● **Task**:
Print, word for word, only the lines from the one with "[0:12.80-0:13.87]" down to the last line of the listing below; no pictures.

:::

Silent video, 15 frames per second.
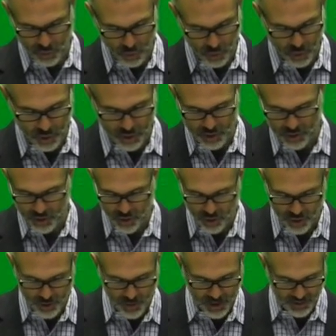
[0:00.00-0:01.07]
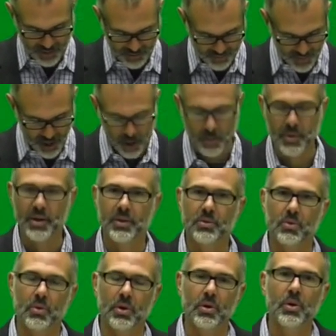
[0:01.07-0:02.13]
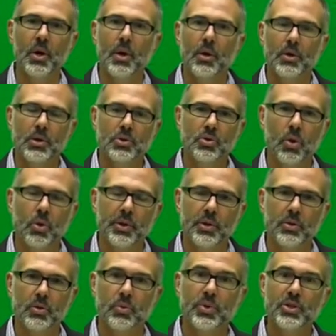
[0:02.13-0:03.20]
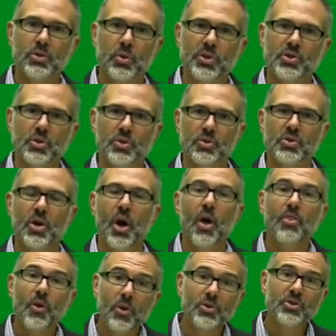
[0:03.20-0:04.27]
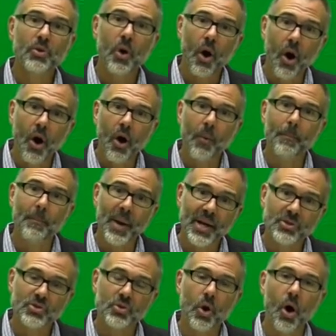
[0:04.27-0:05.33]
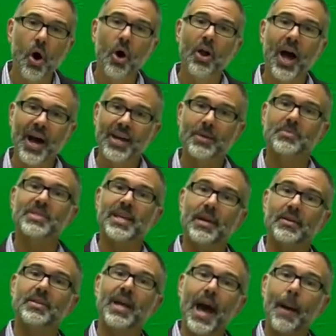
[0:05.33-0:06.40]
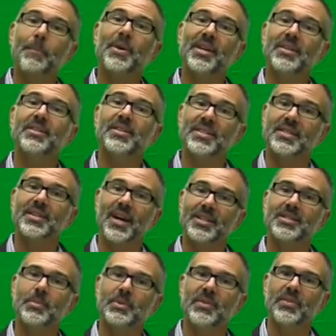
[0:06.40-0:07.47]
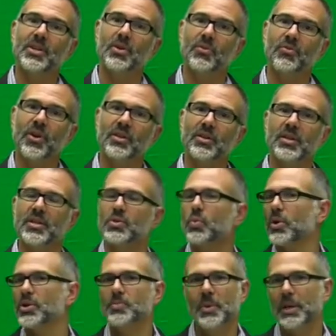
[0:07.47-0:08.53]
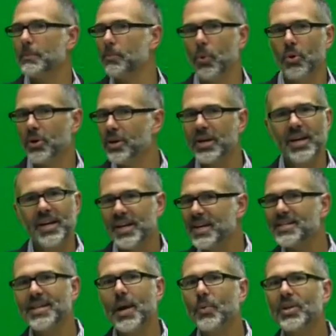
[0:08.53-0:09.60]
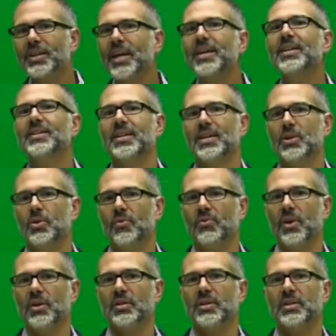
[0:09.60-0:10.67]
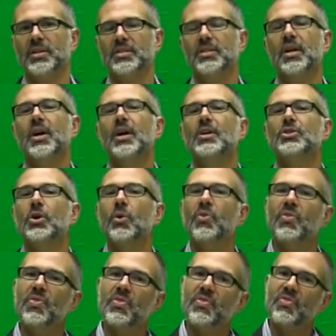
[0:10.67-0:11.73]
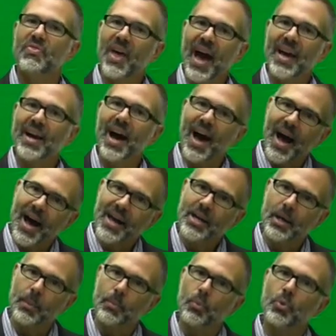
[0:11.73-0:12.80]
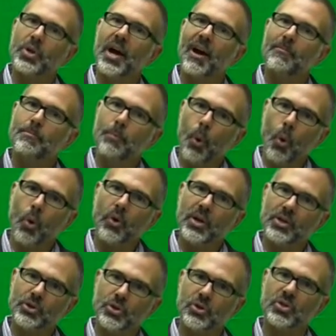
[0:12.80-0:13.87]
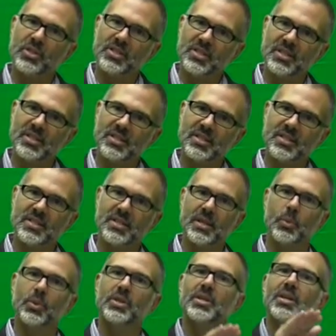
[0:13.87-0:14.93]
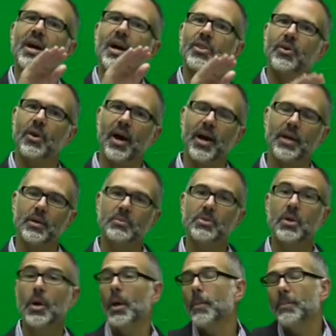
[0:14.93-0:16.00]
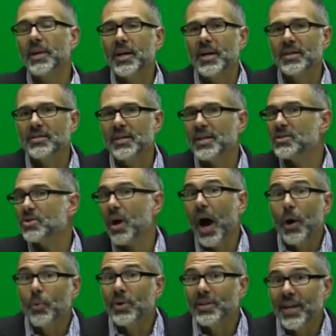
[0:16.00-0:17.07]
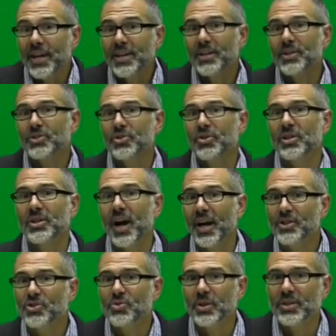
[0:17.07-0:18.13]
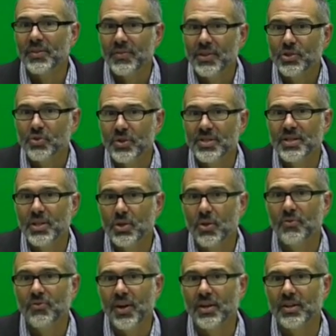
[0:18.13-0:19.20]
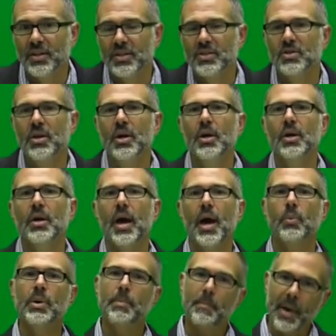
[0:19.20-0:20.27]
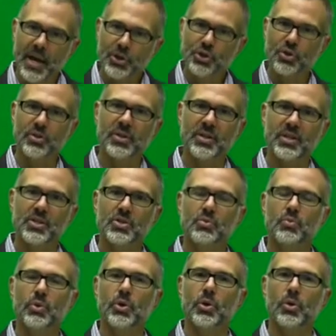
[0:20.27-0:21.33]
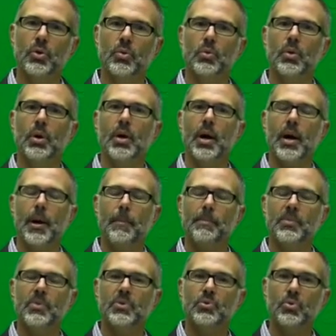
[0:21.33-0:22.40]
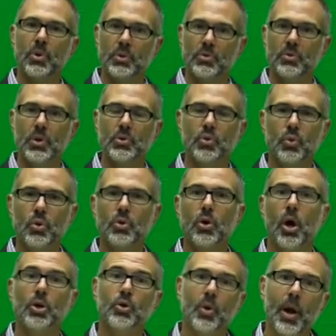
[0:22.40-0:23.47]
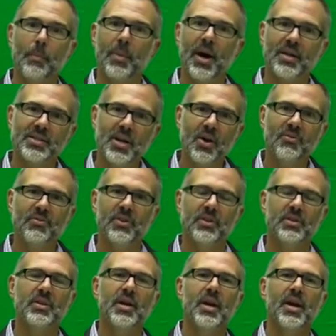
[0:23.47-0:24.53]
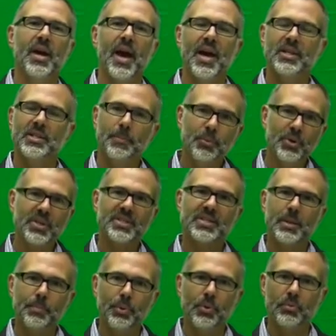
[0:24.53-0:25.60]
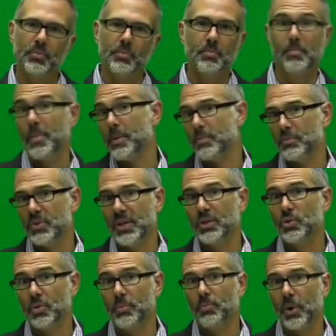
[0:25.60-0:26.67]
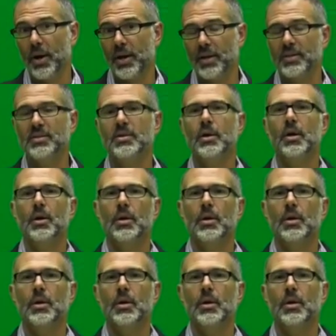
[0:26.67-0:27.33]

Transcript: or concerned about the environment or controlling your resource use, those are all items that tap into this concept of eco-friendliness, whereas being bored is not related to eco-friendliness. So that item would have poor internal consistency with the other items because it's unrelated to the construct of interest, eco-friendliness. And we measure this through a tool called Cronbach's alpha, and it's a pretty simple thing to appraise.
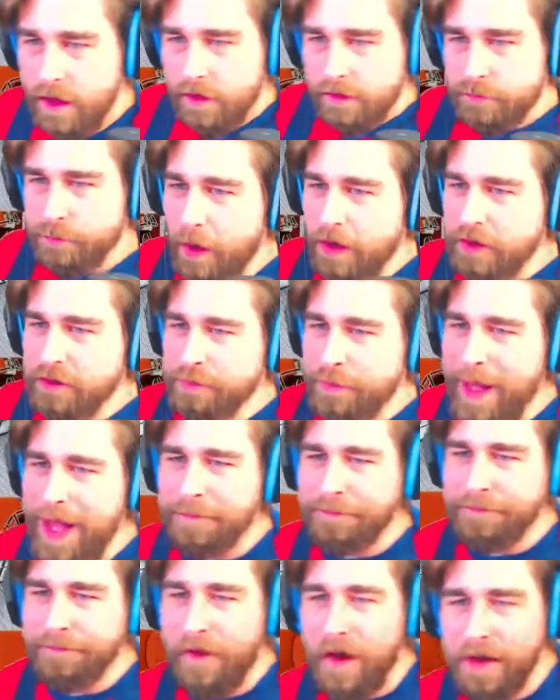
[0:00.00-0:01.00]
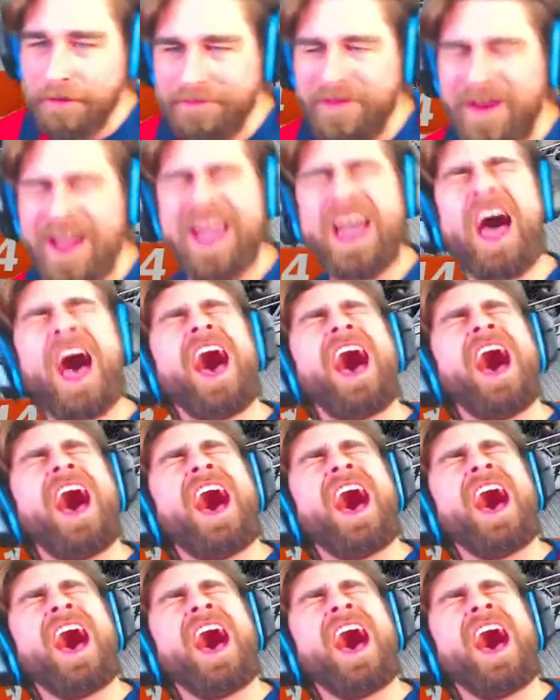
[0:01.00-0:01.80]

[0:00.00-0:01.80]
SpongeBob fart. Fi- ah!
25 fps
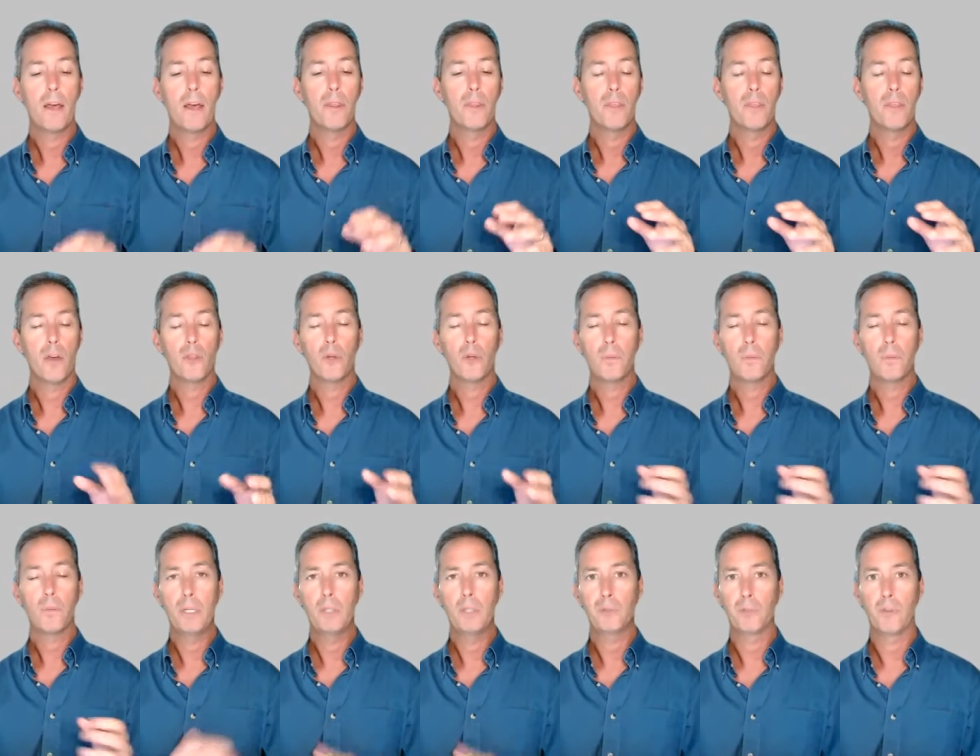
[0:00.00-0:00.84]
The other
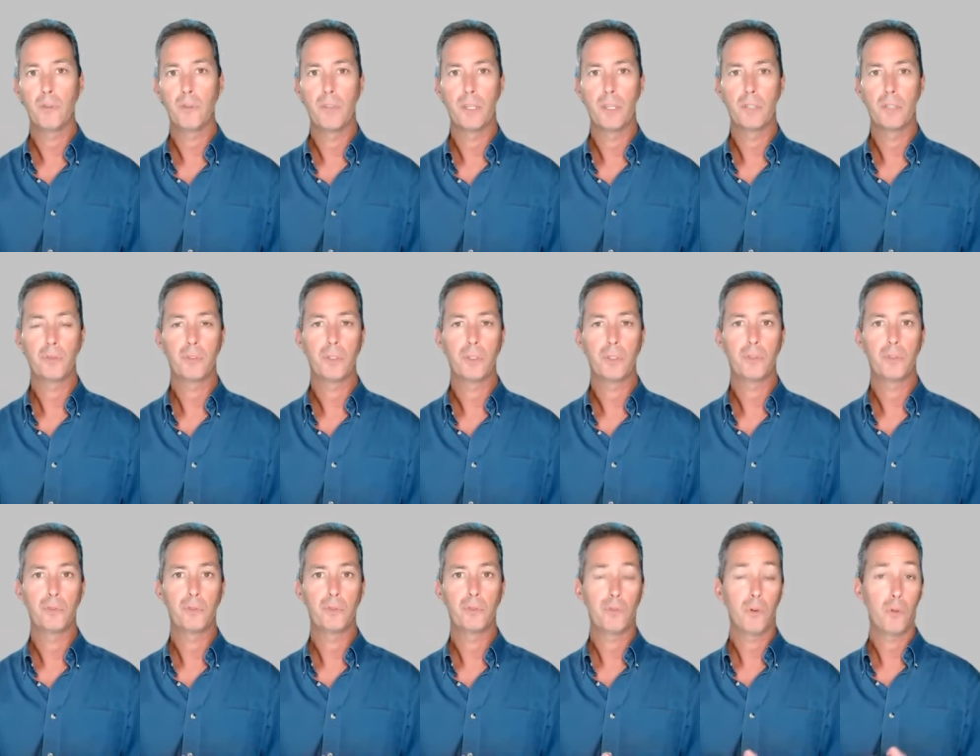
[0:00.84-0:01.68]
piece of this
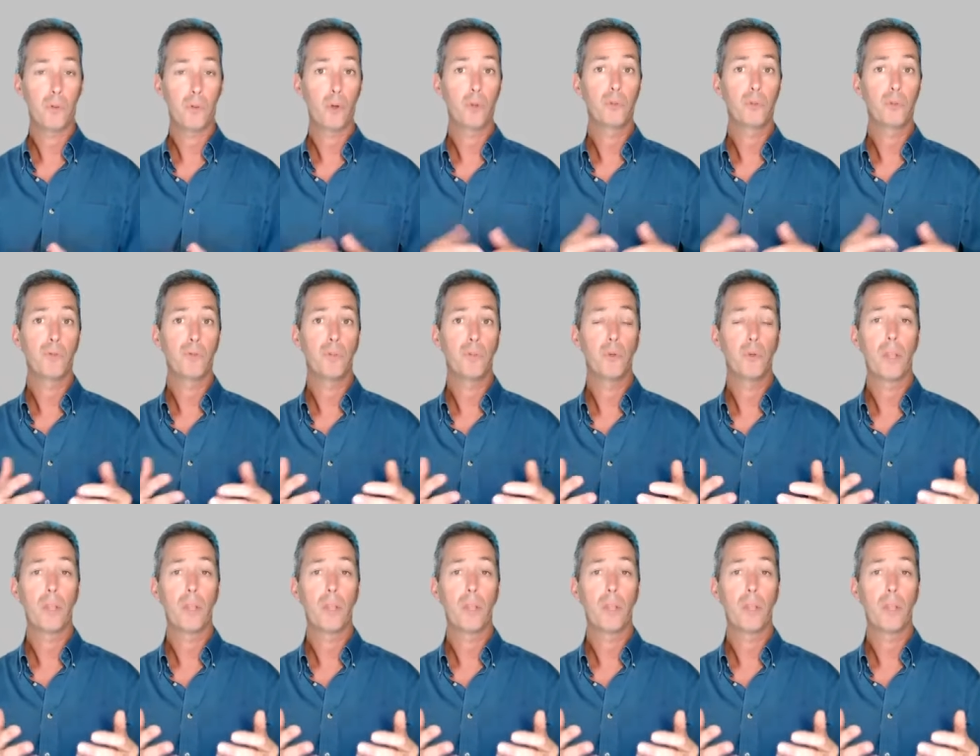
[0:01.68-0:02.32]
is, for those of you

:::

● **Result of this exercise**:
[0:12.80-0:13.87]
[0:13.87-0:14.93]
[0:14.93-0:16.00]
[0:16.00-0:17.07]
[0:17.07-0:18.13]
[0:18.13-0:19.20]
[0:19.20-0:20.27]
[0:20.27-0:21.33]
[0:21.33-0:22.40]
[0:22.40-0:23.47]
[0:23.47-0:24.53]
[0:24.53-0:25.60]
[0:25.60-0:26.67]
[0:26.67-0:27.33]

Transcript: or concerned about the environment or controlling your resource use, those are all items that tap into this concept of eco-friendliness, whereas being bored is not related to eco-friendliness. So that item would have poor internal consistency with the other items because it's unrelated to the construct of interest, eco-friendliness. And we measure this through a tool called Cronbach's alpha, and it's a pretty simple thing to appraise.
[0:00.00-0:01.00]
[0:01.00-0:01.80]

[0:00.00-0:01.80]
SpongeBob fart. Fi- ah!
25 fps
[0:00.00-0:00.84]
The other
[0:00.84-0:01.68]
piece of this
[0:01.68-0:02.32]
is, for those of you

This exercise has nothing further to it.